Thursday 11 April 2013

Go Abe Go - Proving Paul Krugman Correct


We watch with bated breath for the results Abenomics (the economics strategy of Shinzo Abe the Japanese premier), which is a lethal cocktail of Keynesian supply-side expenditure reckoned to be worth $75bn in this quarter alone and a massive dose of quantitative easing.  Some like Paul Krugman (the liberal conscience of economics) believe it’s the perfect cocktail of goodies to resolve the liquidity trap that the Japanese economy has been in for 15 years or more.  A liquidity trap is where private demand is too weak, so that even at a zero short-term interest rate private consumption (spending by people and private companies) falls well short of what’s required for full employment and positive growth.

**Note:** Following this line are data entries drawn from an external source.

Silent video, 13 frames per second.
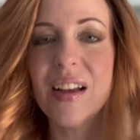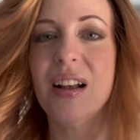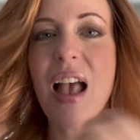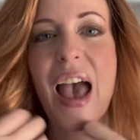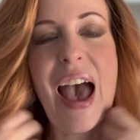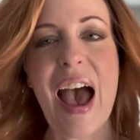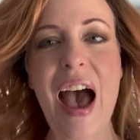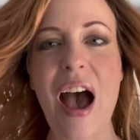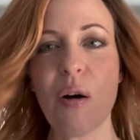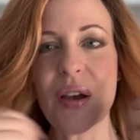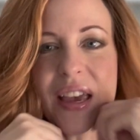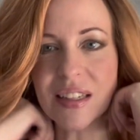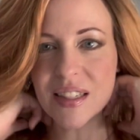how
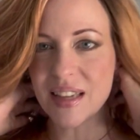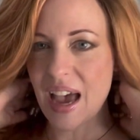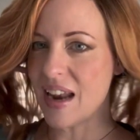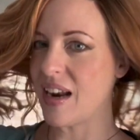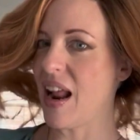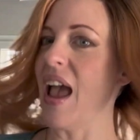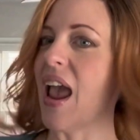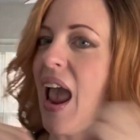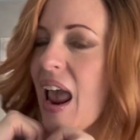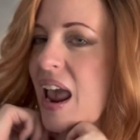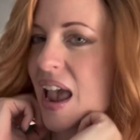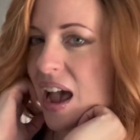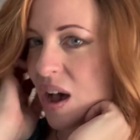excited I
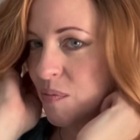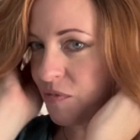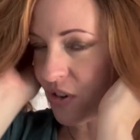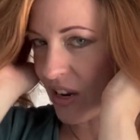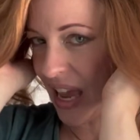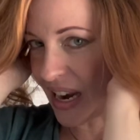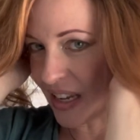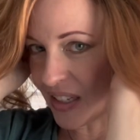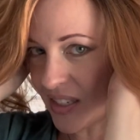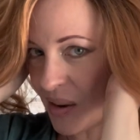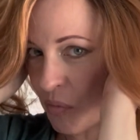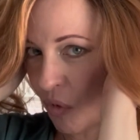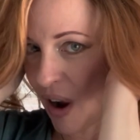am for getting
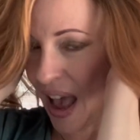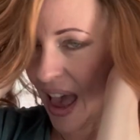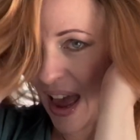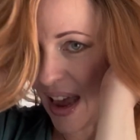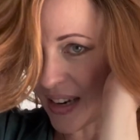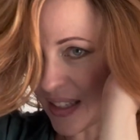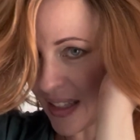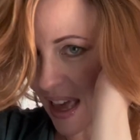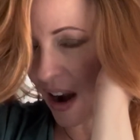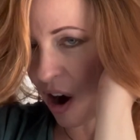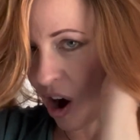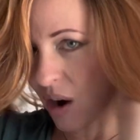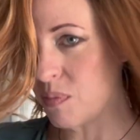some reds that
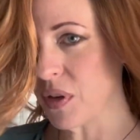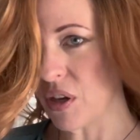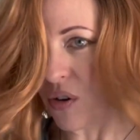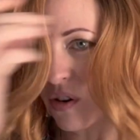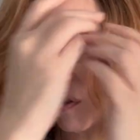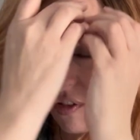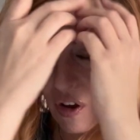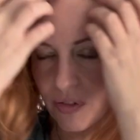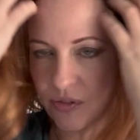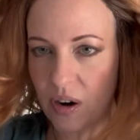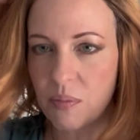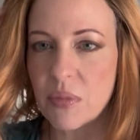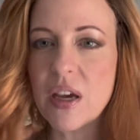are beautiful
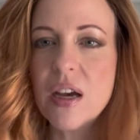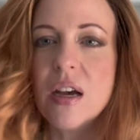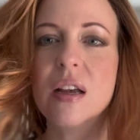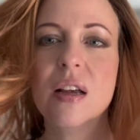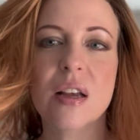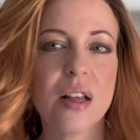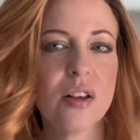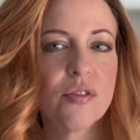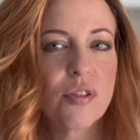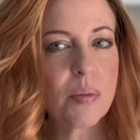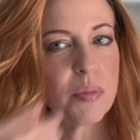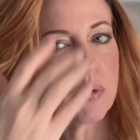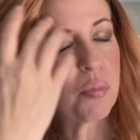from the
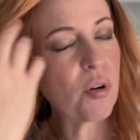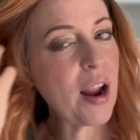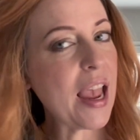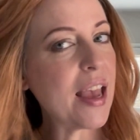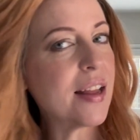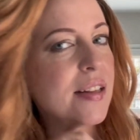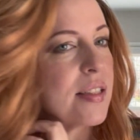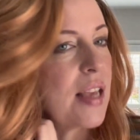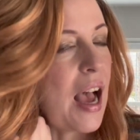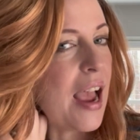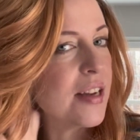brands. I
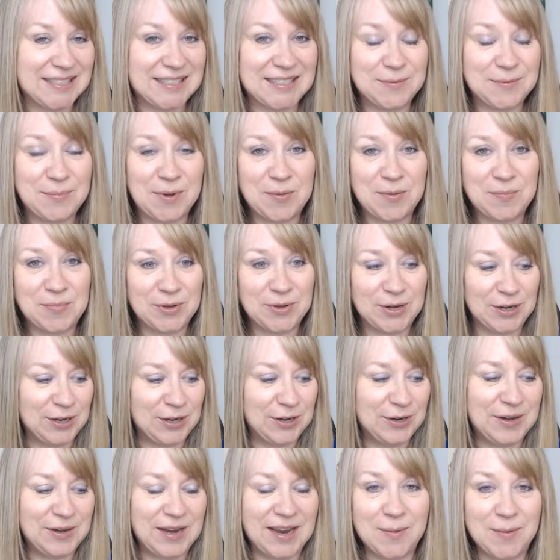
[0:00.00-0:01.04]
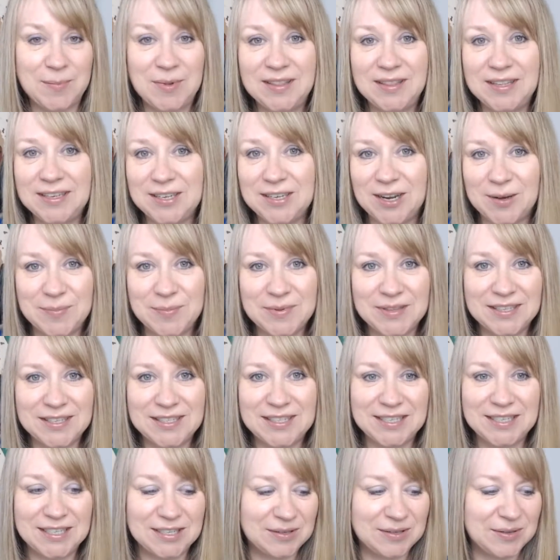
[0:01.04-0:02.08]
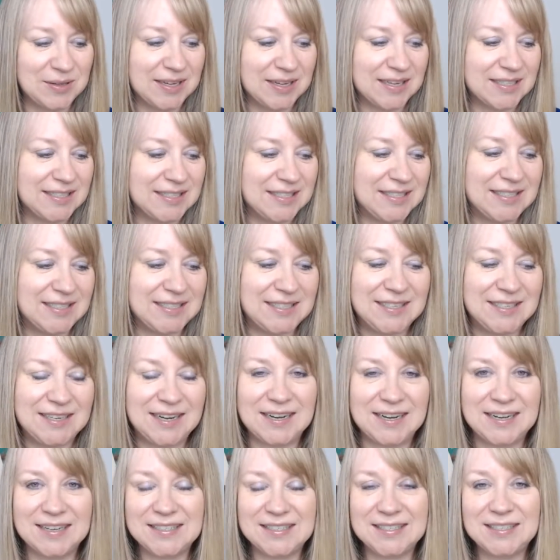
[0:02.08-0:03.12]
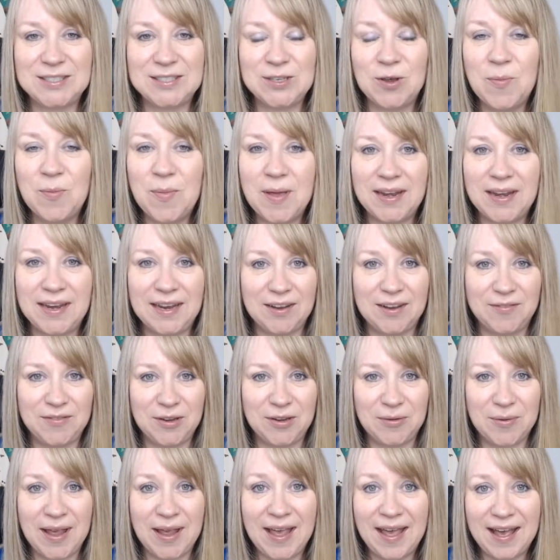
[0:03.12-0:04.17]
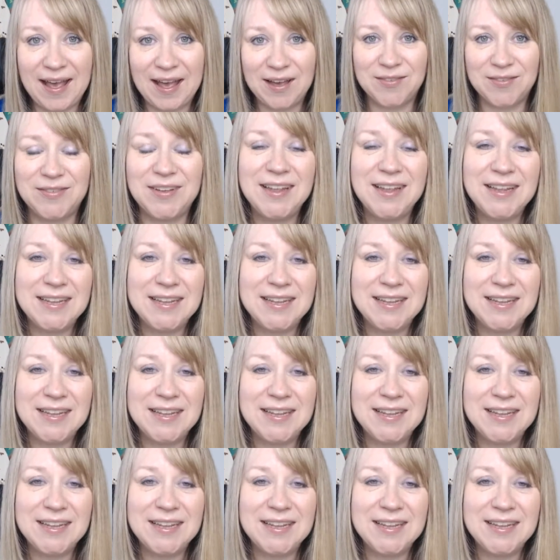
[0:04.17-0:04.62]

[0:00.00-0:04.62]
is about putting your name at the top of the to-do list So many of you have,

In these circumstances, monetary stimulus, quantitative easing (QE) is unlikely to have any effect.
Which on is Abe, Angela?
Japan is a very important economy to study and understand as they have been in this liquidity trap for 15 years and these are now the conditions that apply in the US and much of Europe, so if Abenomics works we all need to know how and why.  Krugman argues that people will continue saving even at low interest rates if they believe that central banker are genetically modified to maintain low inflation and interest rates. Krugman is pining his hopes to the idea that Bank of Japan can this time “credibly promise to be irresponsible”.
Read his blog at 
http://krugman.blogs.nytimes.com/2013/04/11/monetary-policy-in-a-liquidity-trap/

I think things are a little bit more mom and apple pie than Krugman.  Private consumption is flat and saving are increasing for two reason, firstly we have an aging population in the west and Japan that are under-funded in their pensions and they are having to stash whatever they can away to cover their endless retirement (same is true with company schemes).  This squeeze on 35-40% of the population is intensified by the terrible savings rates due to all that QE, you need double the pension pot if interest rates are half of what you expected.  Secondly working households are carrying the entire burden of austerity and have no room for manoeuvre, although mortgage rates are down real wage deflation and unemployment have hit them hard. 
So what to do, in the short term I would ignore the saving issue as monetary policy doesn’t seem to have much effect and the medium term expectation is for continued low rates of interest.  I would focus is providing relief to  the working middle class (cutting sales taxe is the most direct route) this would give them money in their pockets, which is likely to flow back into the economy quickly.  This should help prices to rise and eventually force interest rates up.  However unpopular a demand side stimulus is, it's probable to only way to escape the liquidity trap!